Others voiced frustration at the state’s welter of vaccination registration sites, some of which aren’t linked to and can’t communicate with one another. People are getting appointments through one website and not canceling with another. People wanting an appointment that might come from one website never know it’s available as they’re waitlisted by another website.
Neither Kemp nor other state leaders were able at the press event to say how many people were now on waiting lists at the various registration sites to get a vaccination appointment. But more than 19,000 people were wait-listed by the Department of Public Health website on Tuesday, an agency spokeswoman said. At the same time, the agency has 36,870 appointments open, indicating that open slots are not in locations where people are seeking them.
Each local public health office also may have its own separate registration system. On Monday, the one run by Fulton County made an IT error and mistakenly double-booked hundreds of appointments.

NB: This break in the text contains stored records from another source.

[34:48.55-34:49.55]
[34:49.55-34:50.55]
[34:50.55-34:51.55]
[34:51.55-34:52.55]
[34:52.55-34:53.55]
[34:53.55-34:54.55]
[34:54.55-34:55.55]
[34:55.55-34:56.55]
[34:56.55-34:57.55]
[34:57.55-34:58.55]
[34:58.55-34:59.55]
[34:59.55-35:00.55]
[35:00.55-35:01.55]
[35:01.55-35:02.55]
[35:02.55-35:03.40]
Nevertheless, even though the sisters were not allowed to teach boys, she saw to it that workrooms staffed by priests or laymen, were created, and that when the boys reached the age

Greg Kavouras said he was one of them. He waited three hours Tuesday at a Fulton County site before he said he and many others left. “If Fulton County and the state of Georgia really wants to administer these shots, they must greatly improve the delivery system,” he said.
Kemp announced the five state-run centers earlier this month, and a large federal center expected for Atlanta was announced on March 5. Only two of the nine GEMA centers are in metro Atlanta. The five new GEMA centers are to open in Bartow, Chatham, Muscogee, Ware and Washington counties. Late last month, state sites opened in Albany, Clarkesville, Hapeville and Macon.

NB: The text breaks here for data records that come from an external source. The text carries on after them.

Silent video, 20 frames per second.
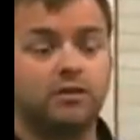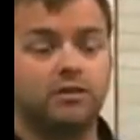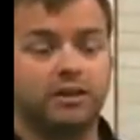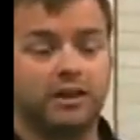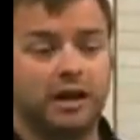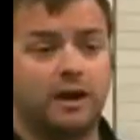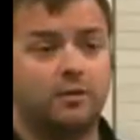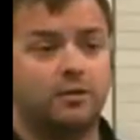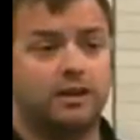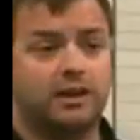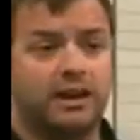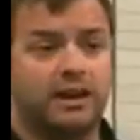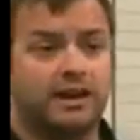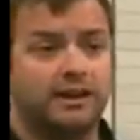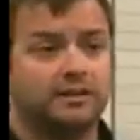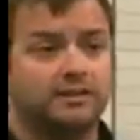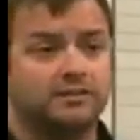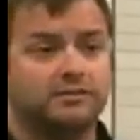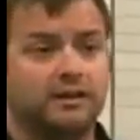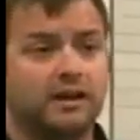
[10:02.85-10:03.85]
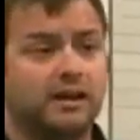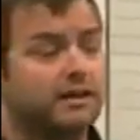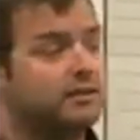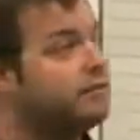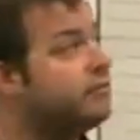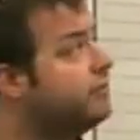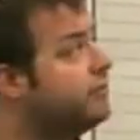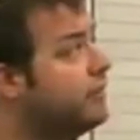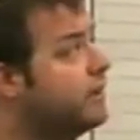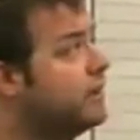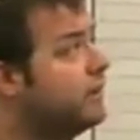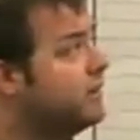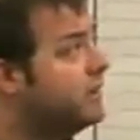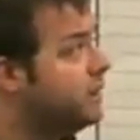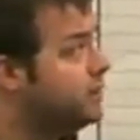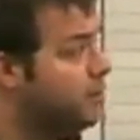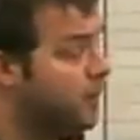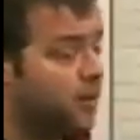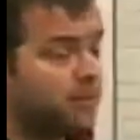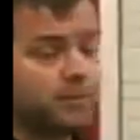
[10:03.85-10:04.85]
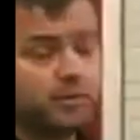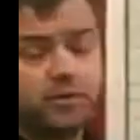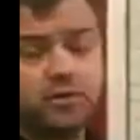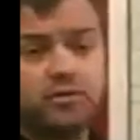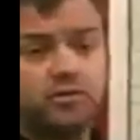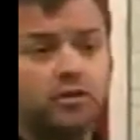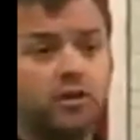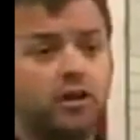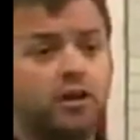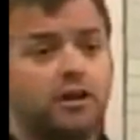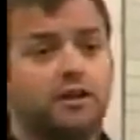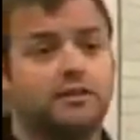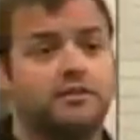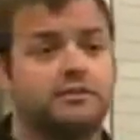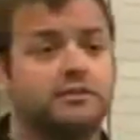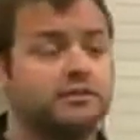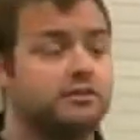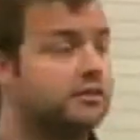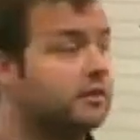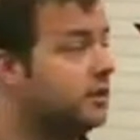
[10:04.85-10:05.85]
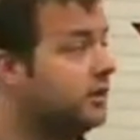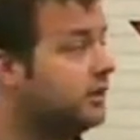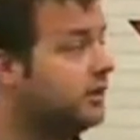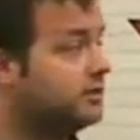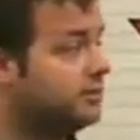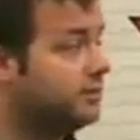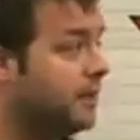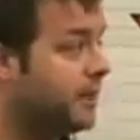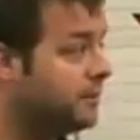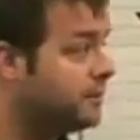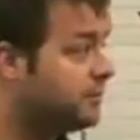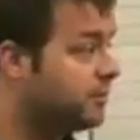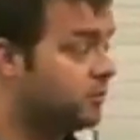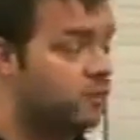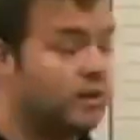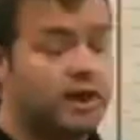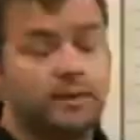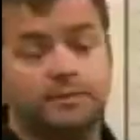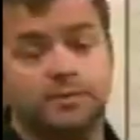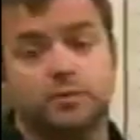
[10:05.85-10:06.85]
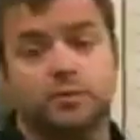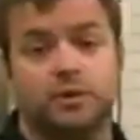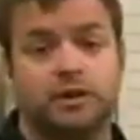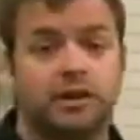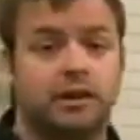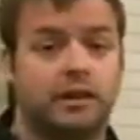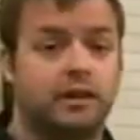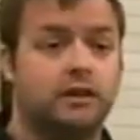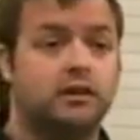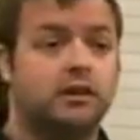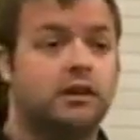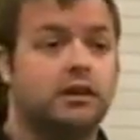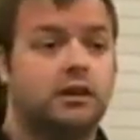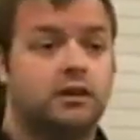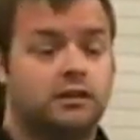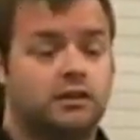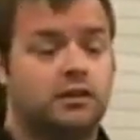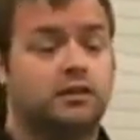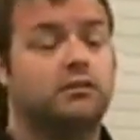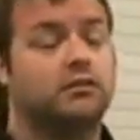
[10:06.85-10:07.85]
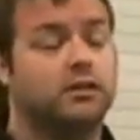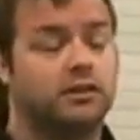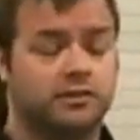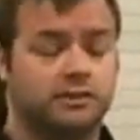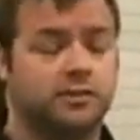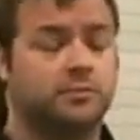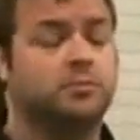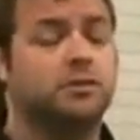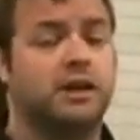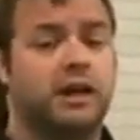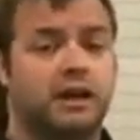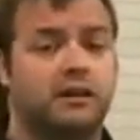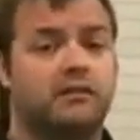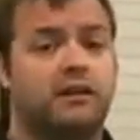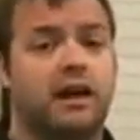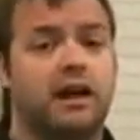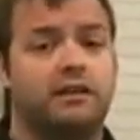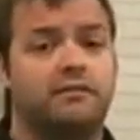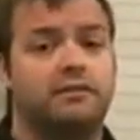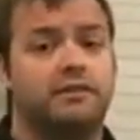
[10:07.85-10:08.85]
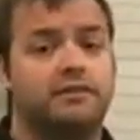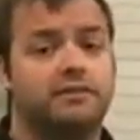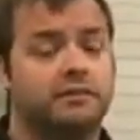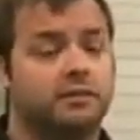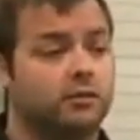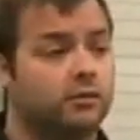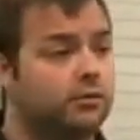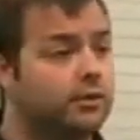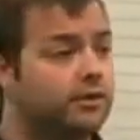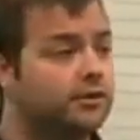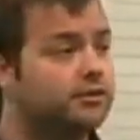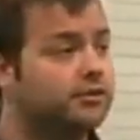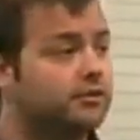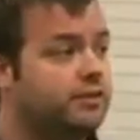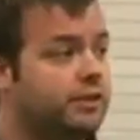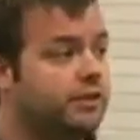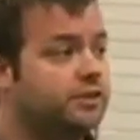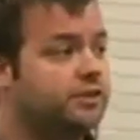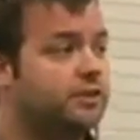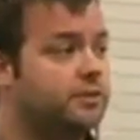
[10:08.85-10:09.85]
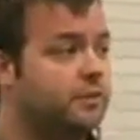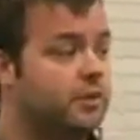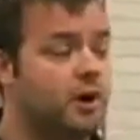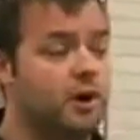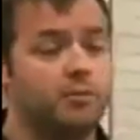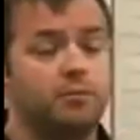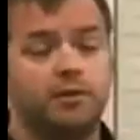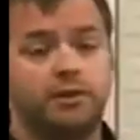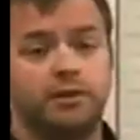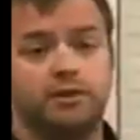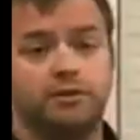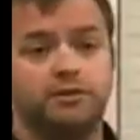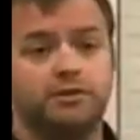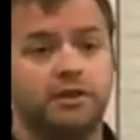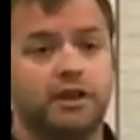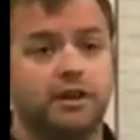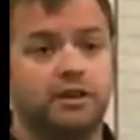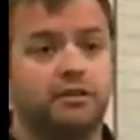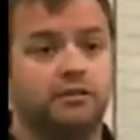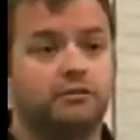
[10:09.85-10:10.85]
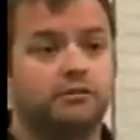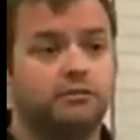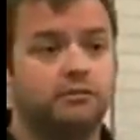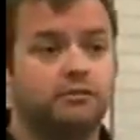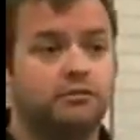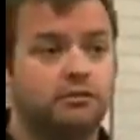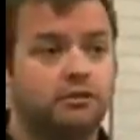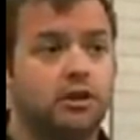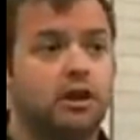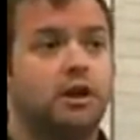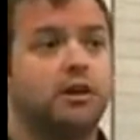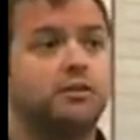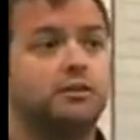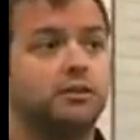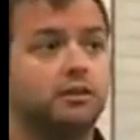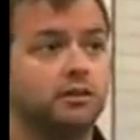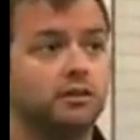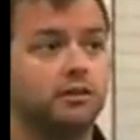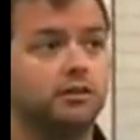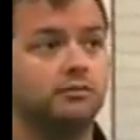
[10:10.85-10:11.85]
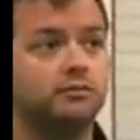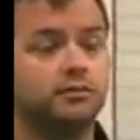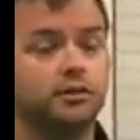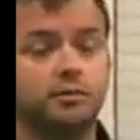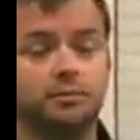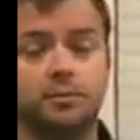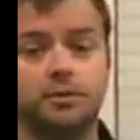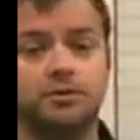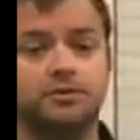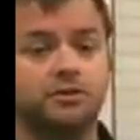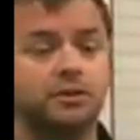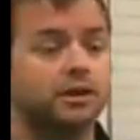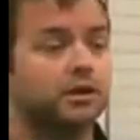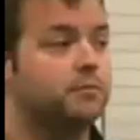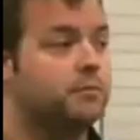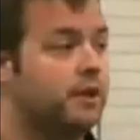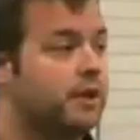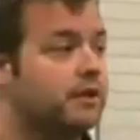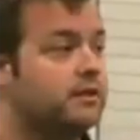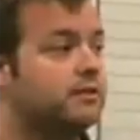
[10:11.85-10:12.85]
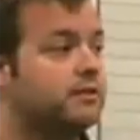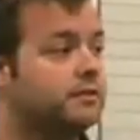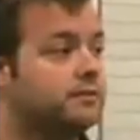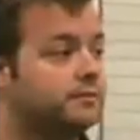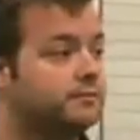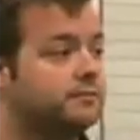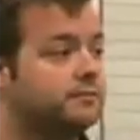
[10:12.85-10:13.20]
The county has a lot of the purple cloths, the sometimes the ramps we need. They'll they'll supply a lot of it. So each each department, you just gotta talk to the the person in command.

An opening date for federal management of the center at Mercedes-Benz Stadium has not been announced.
Kemp’s public health commissioner, Dr. Kathleen Toomey, acknowledged the problems created by having separate websites. She said DPH was already locked into its Microsoft vaccination registration system when GEMA “chose to go a different route.” Putting all that aside, like Kemp and the other aides present she simply asked Georgians to make a vaccination appointment if they can.
“This is going to be our freedom to get back to the Georgia we want to be,” Toomey said.
AJC reporter Greg Bluestein contributed to this article.